◆ TASK DIRECTIONS
Within the entries below, output exactly the lines between the line containing "[00:00:03.60 to 00:00:04.50]" and the line containing "[00:00:25.20 to 00:00:26.10]", inclusive, and omit any picture.

[Collected data]
=== Begin Enclosure ===
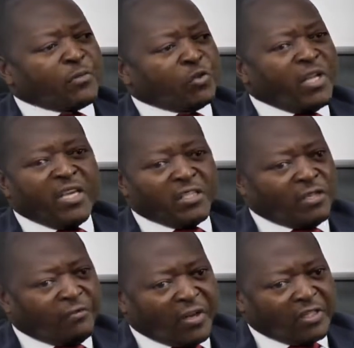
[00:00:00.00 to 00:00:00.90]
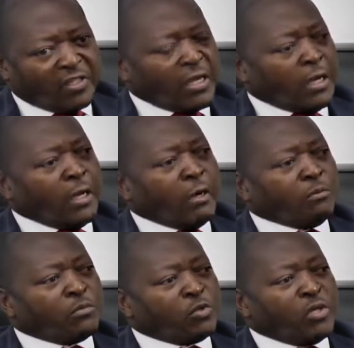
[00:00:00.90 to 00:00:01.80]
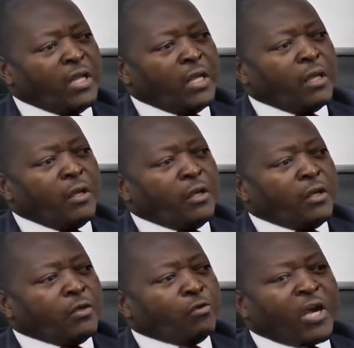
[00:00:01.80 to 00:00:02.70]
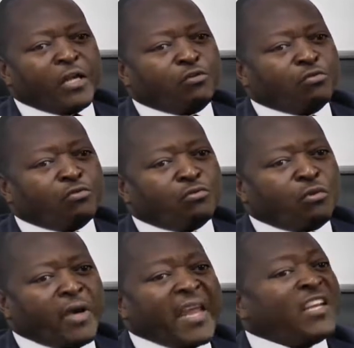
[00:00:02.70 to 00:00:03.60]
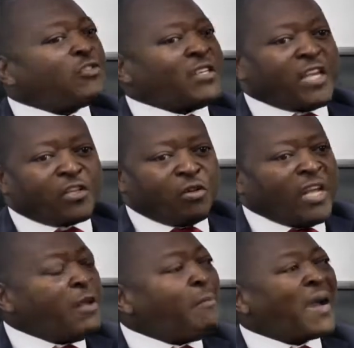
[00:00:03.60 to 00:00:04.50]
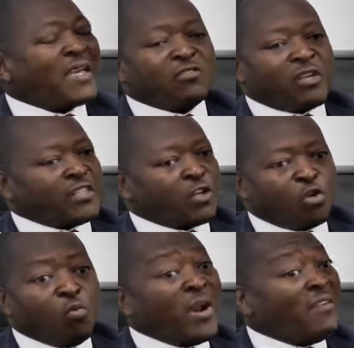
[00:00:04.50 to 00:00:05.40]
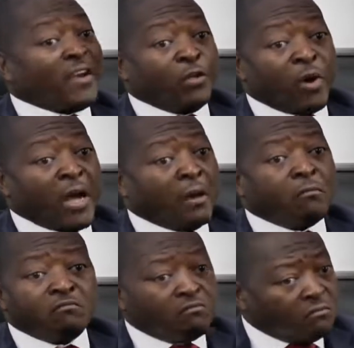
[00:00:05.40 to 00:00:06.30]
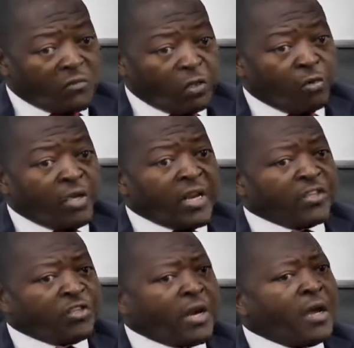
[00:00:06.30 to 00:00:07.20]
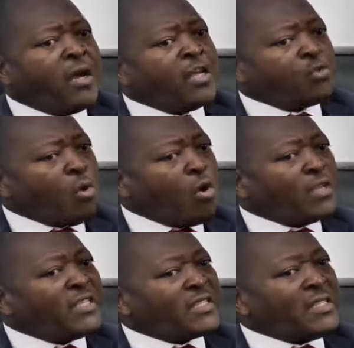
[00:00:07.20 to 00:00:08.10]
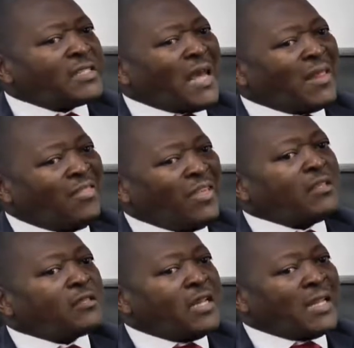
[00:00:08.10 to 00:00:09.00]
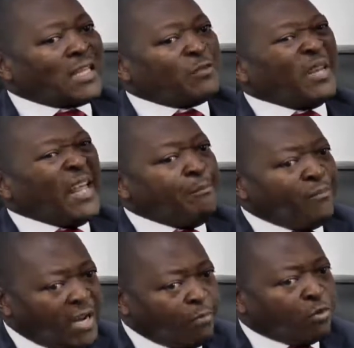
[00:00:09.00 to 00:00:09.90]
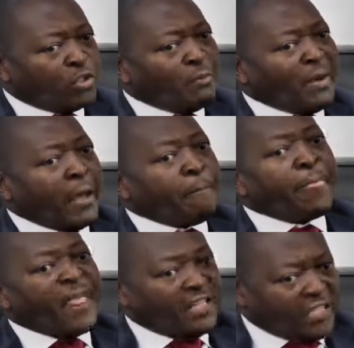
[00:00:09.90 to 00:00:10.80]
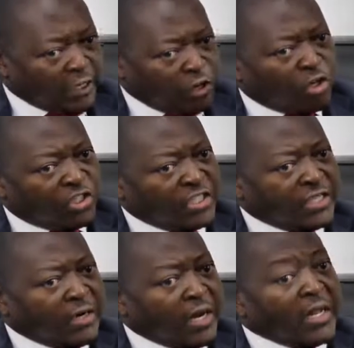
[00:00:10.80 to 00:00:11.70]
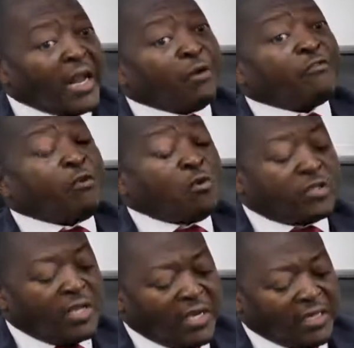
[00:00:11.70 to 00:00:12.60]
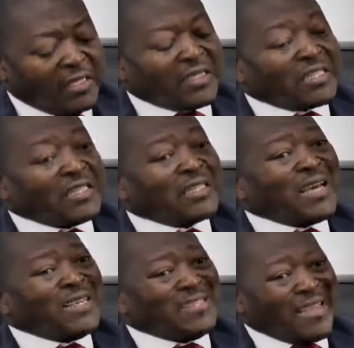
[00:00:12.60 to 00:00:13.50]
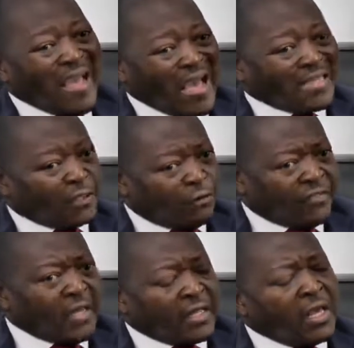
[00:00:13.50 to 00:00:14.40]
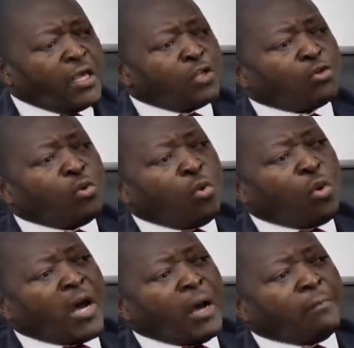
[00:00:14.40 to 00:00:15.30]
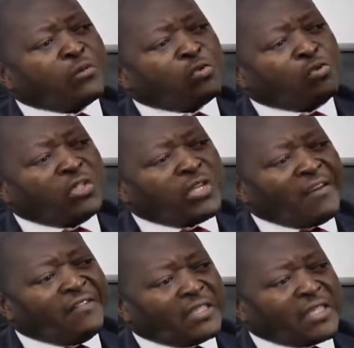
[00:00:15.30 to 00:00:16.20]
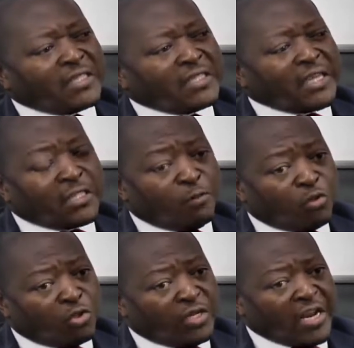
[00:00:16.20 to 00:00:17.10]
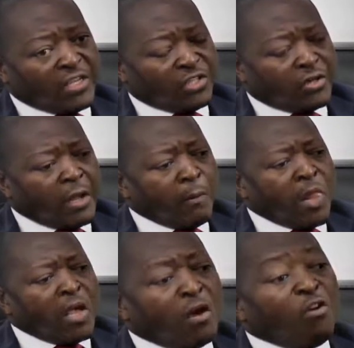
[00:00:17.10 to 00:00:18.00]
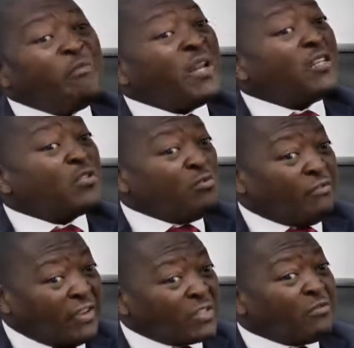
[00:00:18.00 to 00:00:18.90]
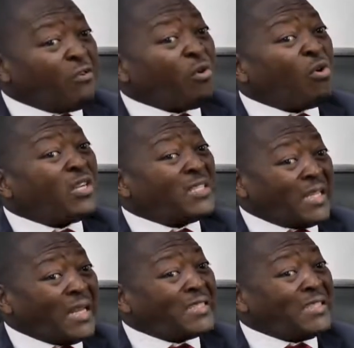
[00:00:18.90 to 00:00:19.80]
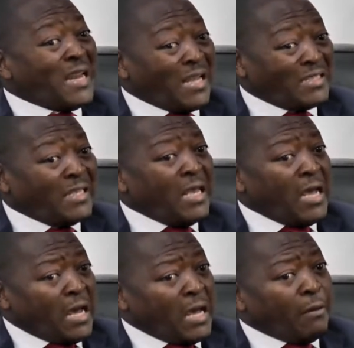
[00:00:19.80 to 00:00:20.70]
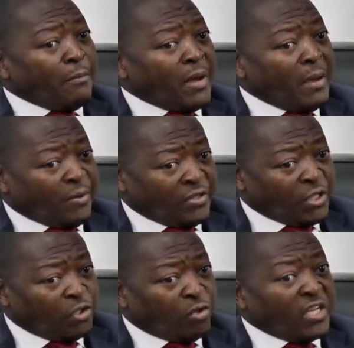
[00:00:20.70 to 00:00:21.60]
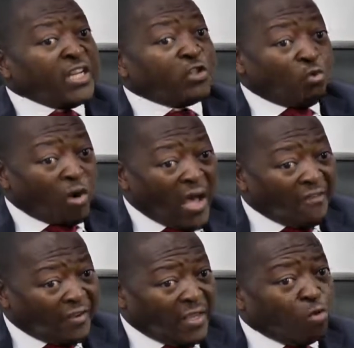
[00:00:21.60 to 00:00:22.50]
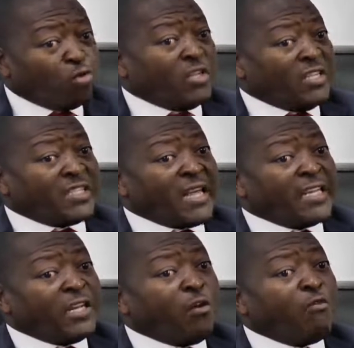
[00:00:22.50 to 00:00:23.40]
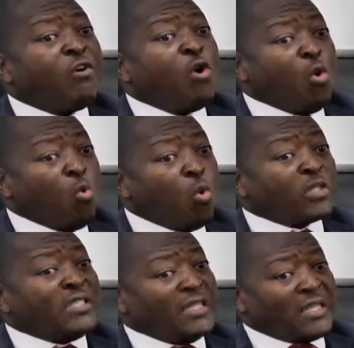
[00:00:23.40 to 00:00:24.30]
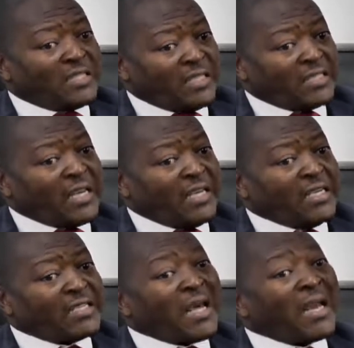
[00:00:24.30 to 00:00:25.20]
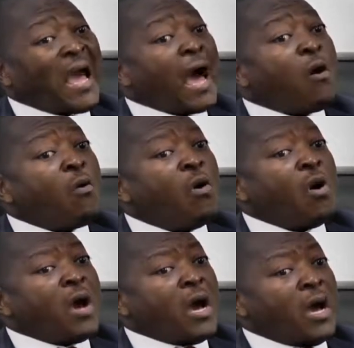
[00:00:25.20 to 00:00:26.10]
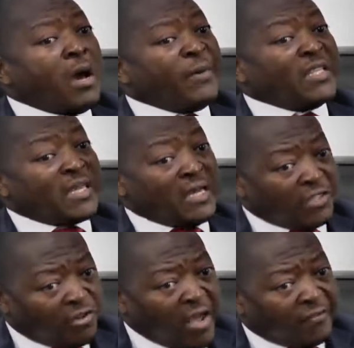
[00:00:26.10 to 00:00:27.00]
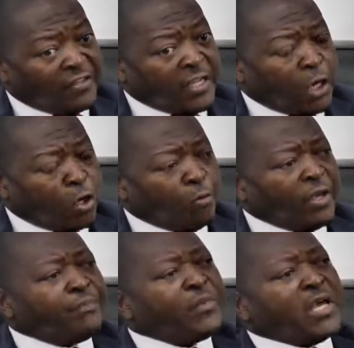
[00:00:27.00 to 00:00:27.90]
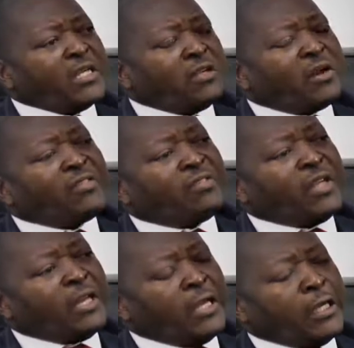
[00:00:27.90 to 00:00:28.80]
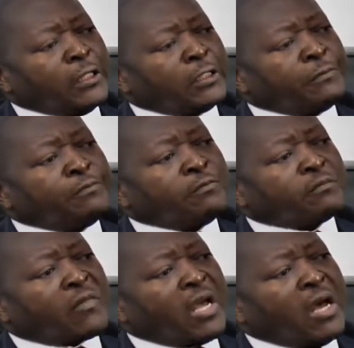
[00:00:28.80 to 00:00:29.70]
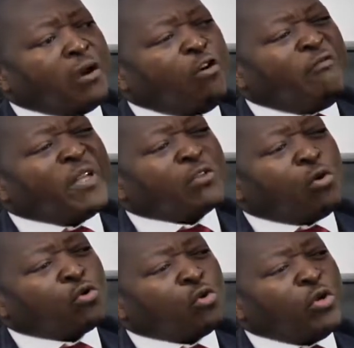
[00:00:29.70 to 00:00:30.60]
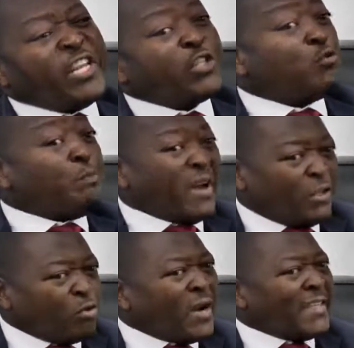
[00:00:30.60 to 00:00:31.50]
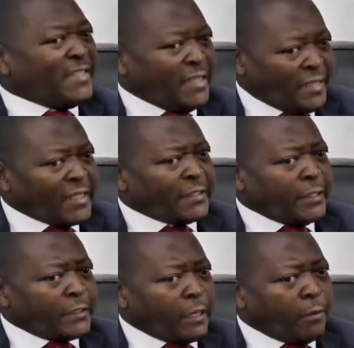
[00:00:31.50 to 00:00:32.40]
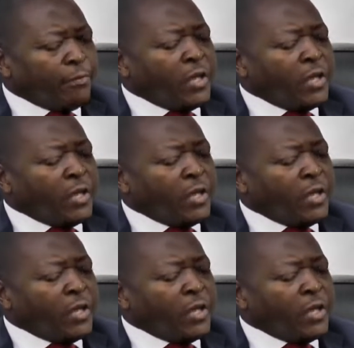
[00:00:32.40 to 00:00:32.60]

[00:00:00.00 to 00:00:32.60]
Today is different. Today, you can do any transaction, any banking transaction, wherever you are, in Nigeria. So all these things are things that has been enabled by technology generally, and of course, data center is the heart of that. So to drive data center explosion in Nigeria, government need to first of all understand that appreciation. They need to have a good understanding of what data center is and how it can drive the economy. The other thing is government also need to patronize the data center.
=== End Enclosure ===
◆ TASK ANSWER
[00:00:03.60 to 00:00:04.50]
[00:00:04.50 to 00:00:05.40]
[00:00:05.40 to 00:00:06.30]
[00:00:06.30 to 00:00:07.20]
[00:00:07.20 to 00:00:08.10]
[00:00:08.10 to 00:00:09.00]
[00:00:09.00 to 00:00:09.90]
[00:00:09.90 to 00:00:10.80]
[00:00:10.80 to 00:00:11.70]
[00:00:11.70 to 00:00:12.60]
[00:00:12.60 to 00:00:13.50]
[00:00:13.50 to 00:00:14.40]
[00:00:14.40 to 00:00:15.30]
[00:00:15.30 to 00:00:16.20]
[00:00:16.20 to 00:00:17.10]
[00:00:17.10 to 00:00:18.00]
[00:00:18.00 to 00:00:18.90]
[00:00:18.90 to 00:00:19.80]
[00:00:19.80 to 00:00:20.70]
[00:00:20.70 to 00:00:21.60]
[00:00:21.60 to 00:00:22.50]
[00:00:22.50 to 00:00:23.40]
[00:00:23.40 to 00:00:24.30]
[00:00:24.30 to 00:00:25.20]
[00:00:25.20 to 00:00:26.10]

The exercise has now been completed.